When it comes to inputs from China, Europe is more at risk than the US when it comes to heavy dependence on intermediate inputs from abroad, due to lack of investment in manufacturing and shipping capacities. The most affected sectors are metals (base metals and fabricated metal products) and automotive (motor vehicles, trailers and semi-trailers, transport equipment). Without increases in production capacity and investments in port infrastructure, normalization of supply bottlenecks in Europe would be delayed beyond 2022 since demand would remain above potential.
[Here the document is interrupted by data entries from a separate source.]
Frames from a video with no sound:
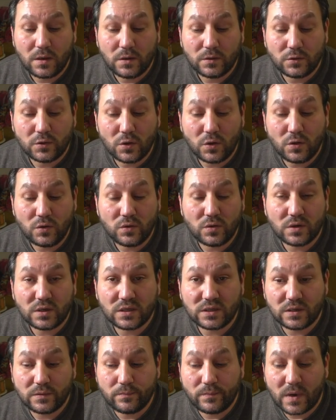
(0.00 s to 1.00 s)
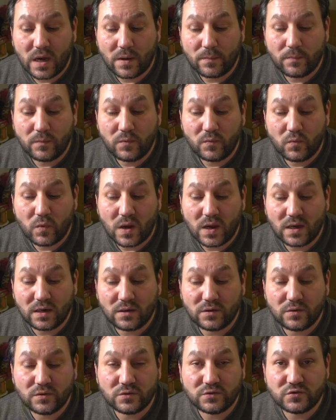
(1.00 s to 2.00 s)
Don't look at the map
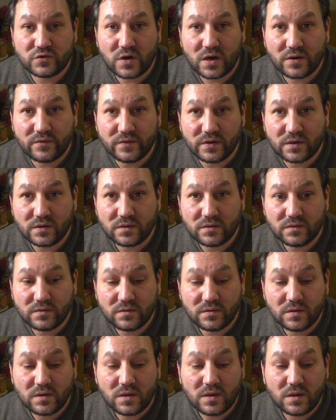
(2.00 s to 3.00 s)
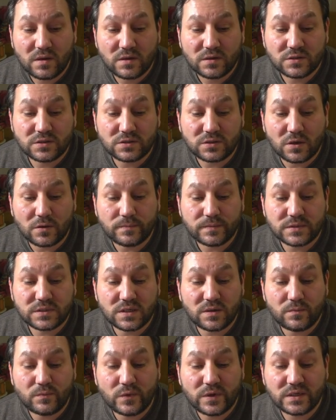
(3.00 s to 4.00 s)
while you're driving. Stop
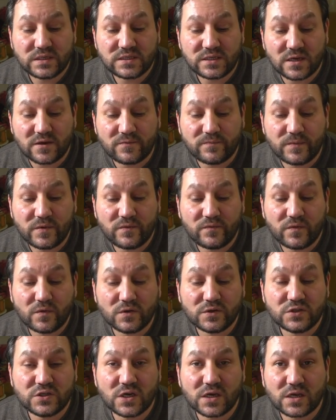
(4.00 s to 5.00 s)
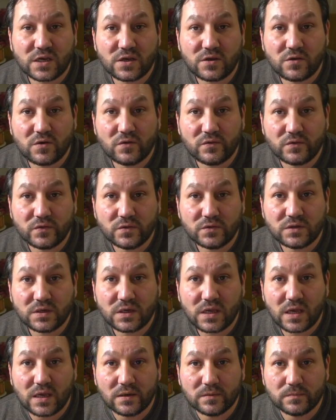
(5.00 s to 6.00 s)
somewhere safe before checking your route
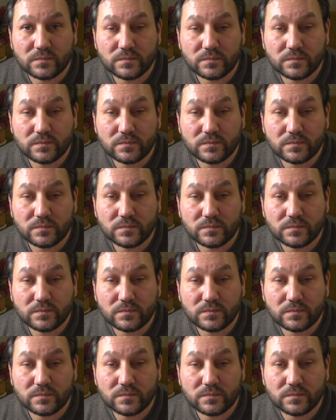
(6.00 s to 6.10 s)
again.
Overall, analysts expect that global trade volume will grow by +5,4% in 2022 and by +4,0% in 2023, after +8,3% in 2021. But beware of the increase in global imbalances: the US will record record trade deficits (about 1,3 trillion dollars in 2022-2023), mirrored by a record trade surplus in China (760 billion dollars on average). Meanwhile, the Eurozone will also see an above-average surplus of around $330bn. In terms of export increases, Asia-Pacific will continue to be the main economic driver in the coming years (over $3 trillion in 2021-2023). At a sector level, energy, electronics, machinery and equipment are expected to continue to outperform in 2022, but the main export winner globally in 2023 appears to be the automotive sector.